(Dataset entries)

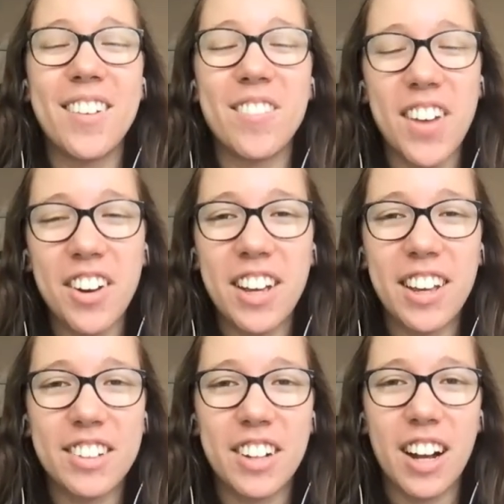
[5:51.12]
Very
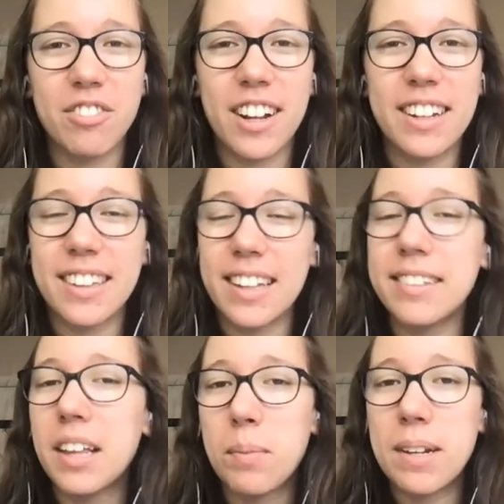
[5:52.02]
good job, friends. That
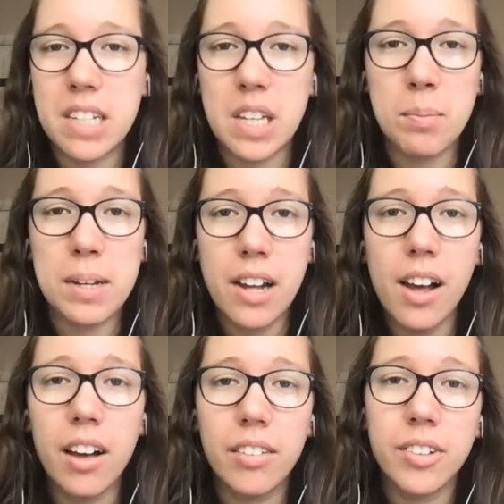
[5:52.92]
segmenting can be
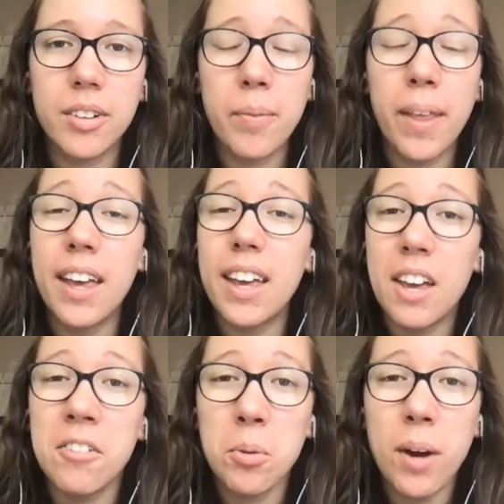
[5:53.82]
tough.
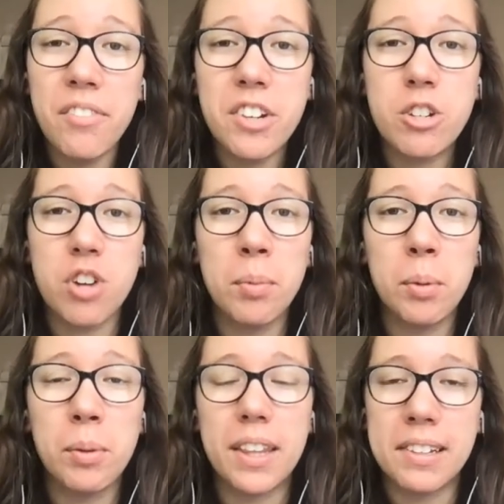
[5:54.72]
If you were having trouble
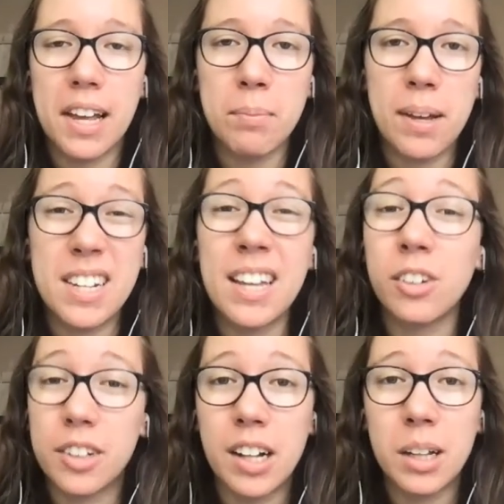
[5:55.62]
with the segmenting or
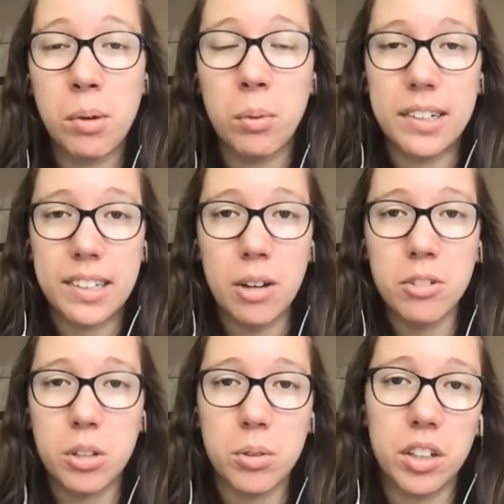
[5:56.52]
telling me what
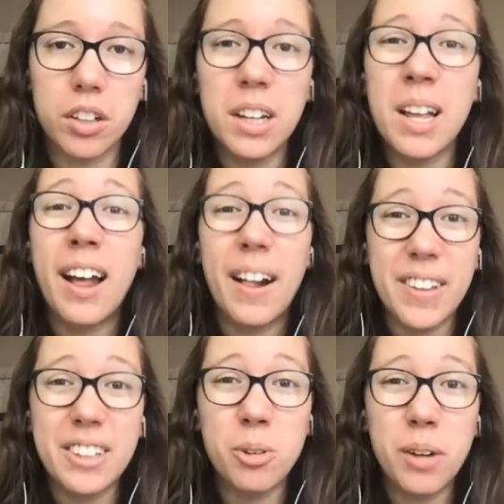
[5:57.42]
sound you heard,
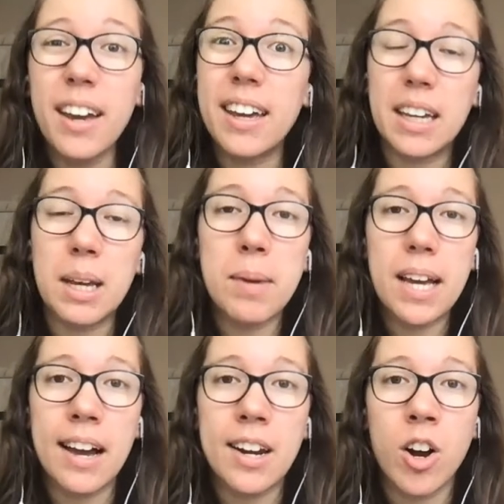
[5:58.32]
that's okay. It can be
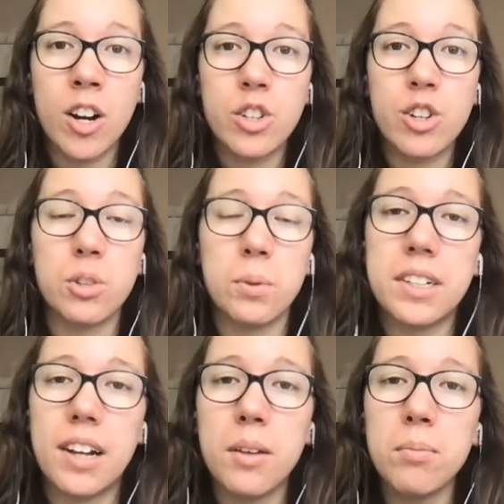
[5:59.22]
kind of hard to do at
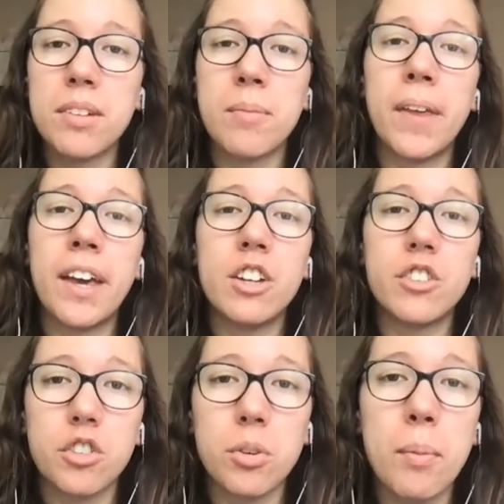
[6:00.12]
times.
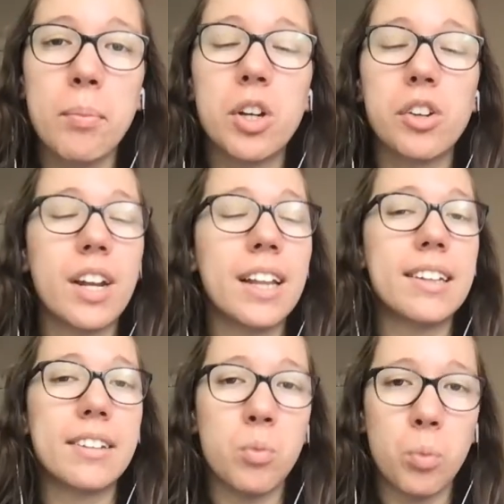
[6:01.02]
Just remember you're going to
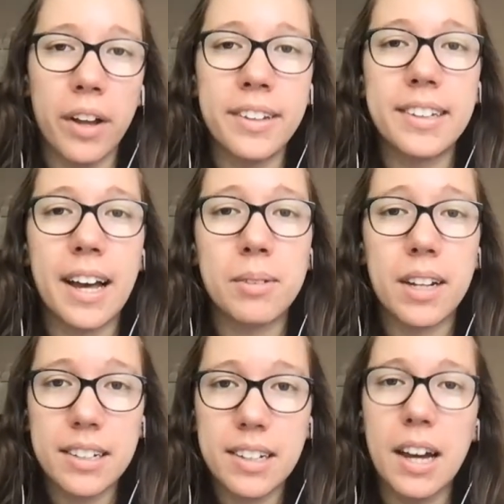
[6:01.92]
listen one sound at
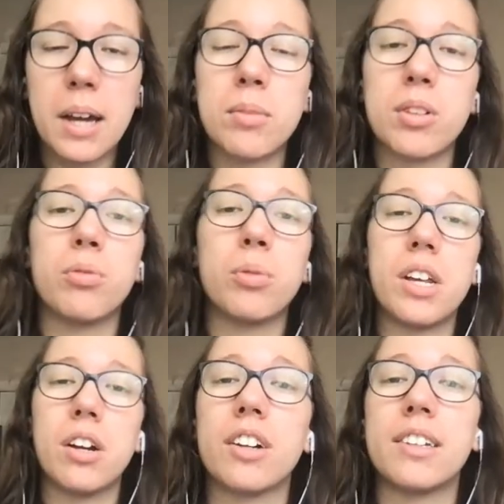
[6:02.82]
a time. So if
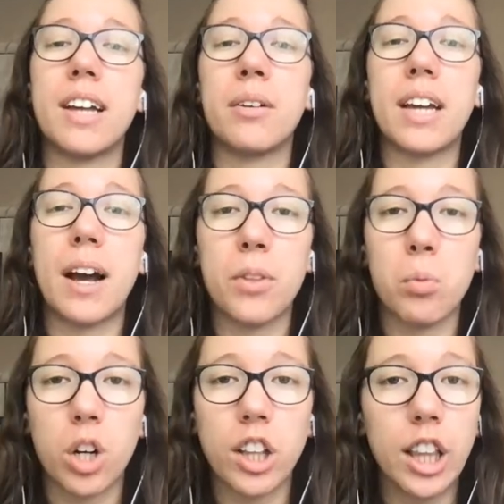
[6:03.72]
we sounding out the
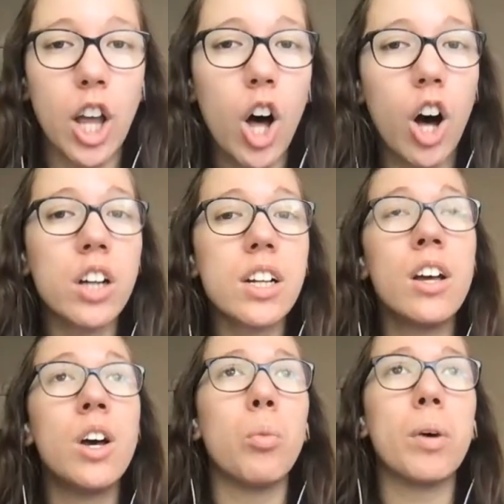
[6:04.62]
word log,
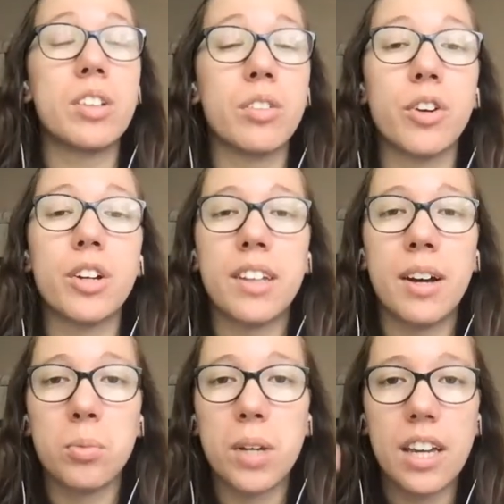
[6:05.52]
what's the first
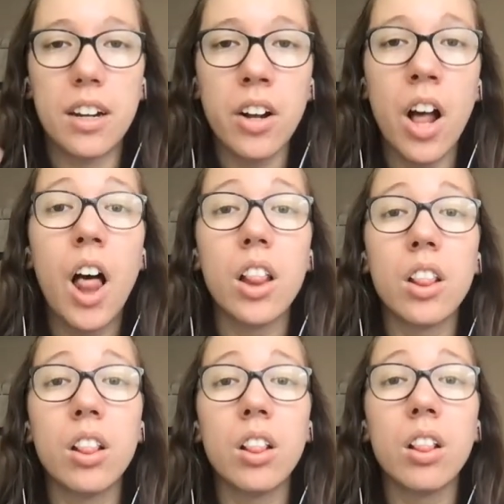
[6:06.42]
sound we hear?
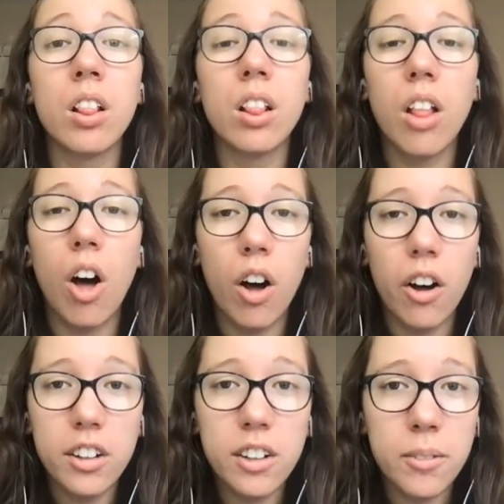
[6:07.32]

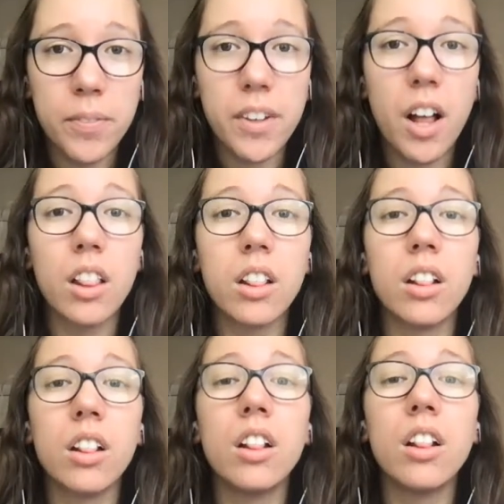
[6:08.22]
Log.
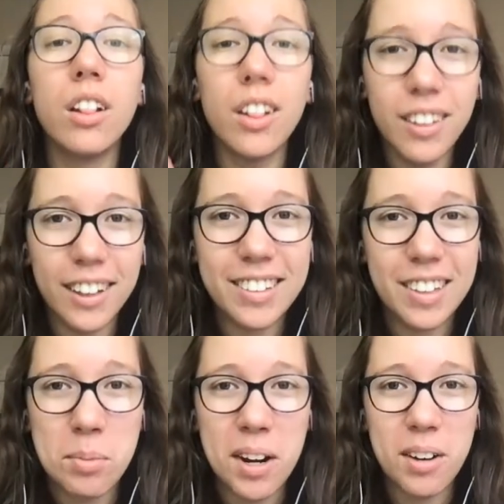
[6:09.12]
L is
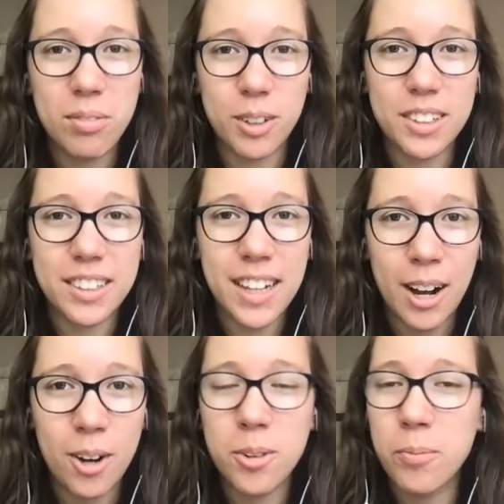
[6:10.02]
going to be our first
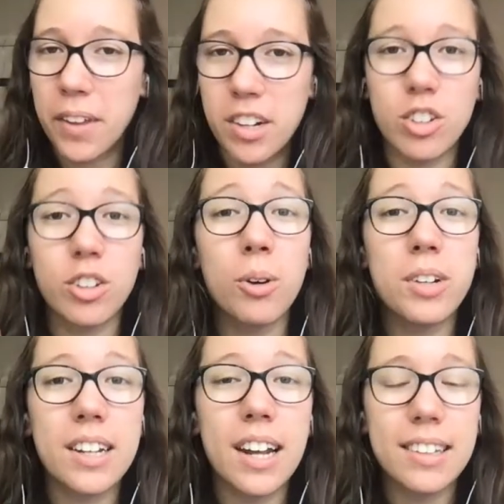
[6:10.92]
sound. Then just go to
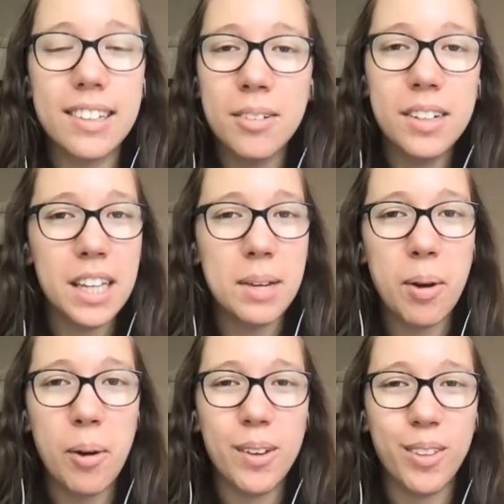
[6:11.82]
the next sound and keep
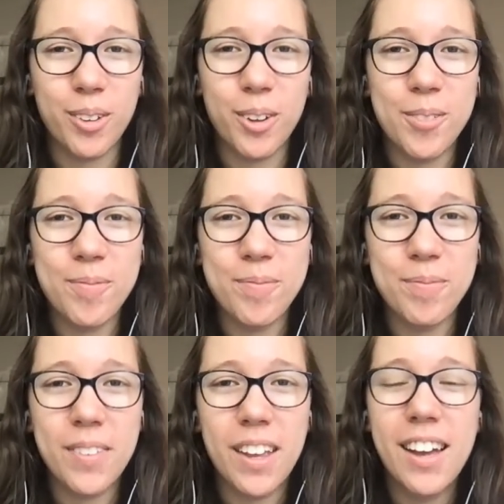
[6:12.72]
going through.
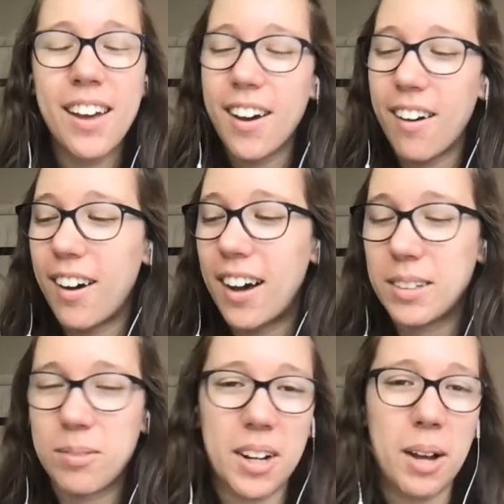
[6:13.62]

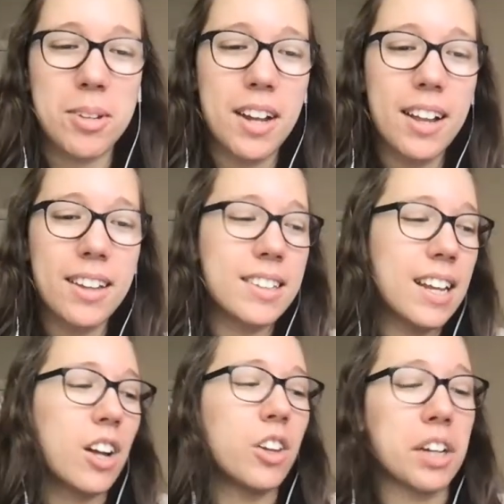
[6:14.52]
Awesome job. So now let's
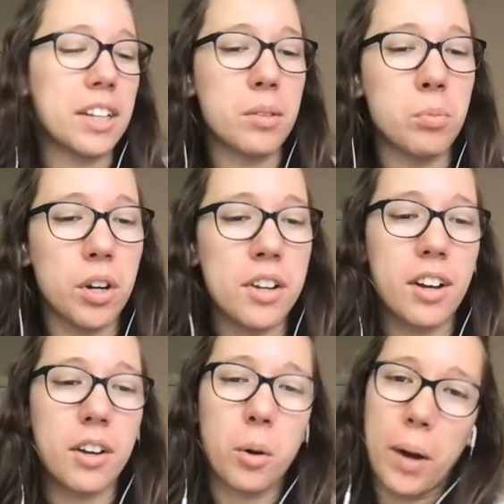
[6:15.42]
take a look at some words
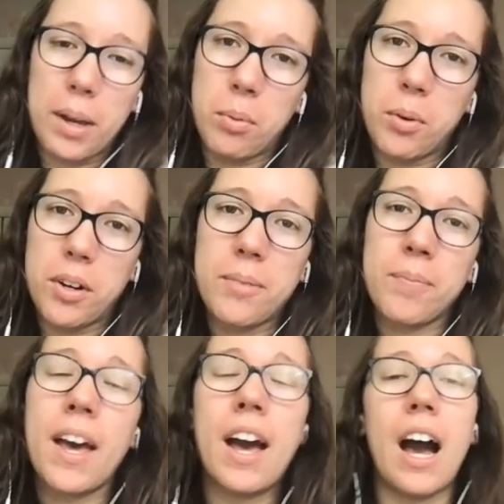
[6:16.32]
on our whiteboard.
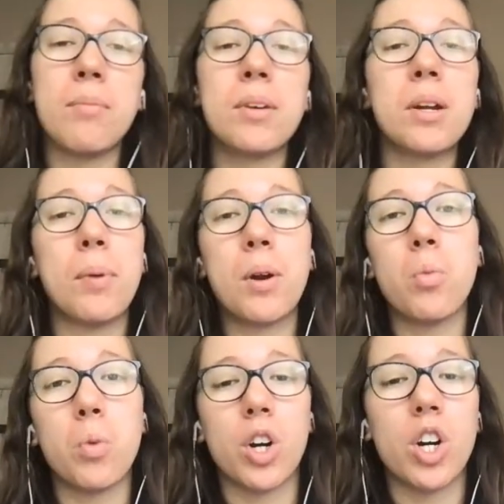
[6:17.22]
I'm going to put a
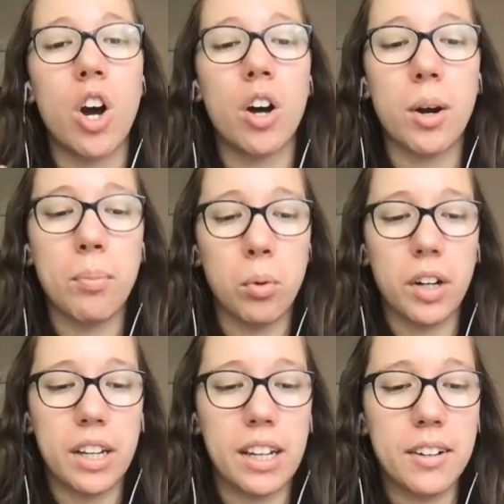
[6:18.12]
word on our
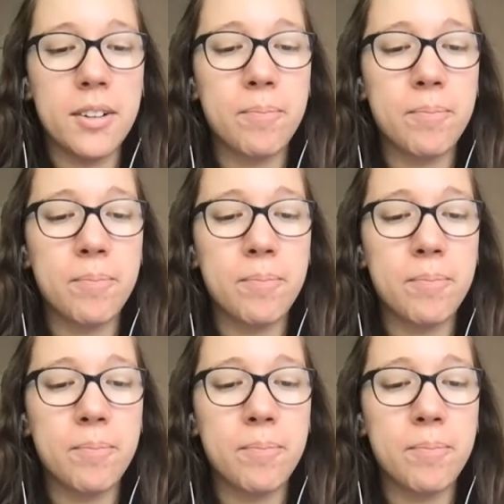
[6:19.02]
board here,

• [Problem to solve]
Would you retype every record above exactly, leaving out the pictures?

• [Reply]
[5:51.12]
Very
[5:52.02]
good job, friends. That
[5:52.92]
segmenting can be
[5:53.82]
tough.
[5:54.72]
If you were having trouble
[5:55.62]
with the segmenting or
[5:56.52]
telling me what
[5:57.42]
sound you heard,
[5:58.32]
that's okay. It can be
[5:59.22]
kind of hard to do at
[6:00.12]
times.
[6:01.02]
Just remember you're going to
[6:01.92]
listen one sound at
[6:02.82]
a time. So if
[6:03.72]
we sounding out the
[6:04.62]
word log,
[6:05.52]
what's the first
[6:06.42]
sound we hear?
[6:07.32]

[6:08.22]
Log.
[6:09.12]
L is
[6:10.02]
going to be our first
[6:10.92]
sound. Then just go to
[6:11.82]
the next sound and keep
[6:12.72]
going through.
[6:13.62]

[6:14.52]
Awesome job. So now let's
[6:15.42]
take a look at some words
[6:16.32]
on our whiteboard.
[6:17.22]
I'm going to put a
[6:18.12]
word on our
[6:19.02]
board here,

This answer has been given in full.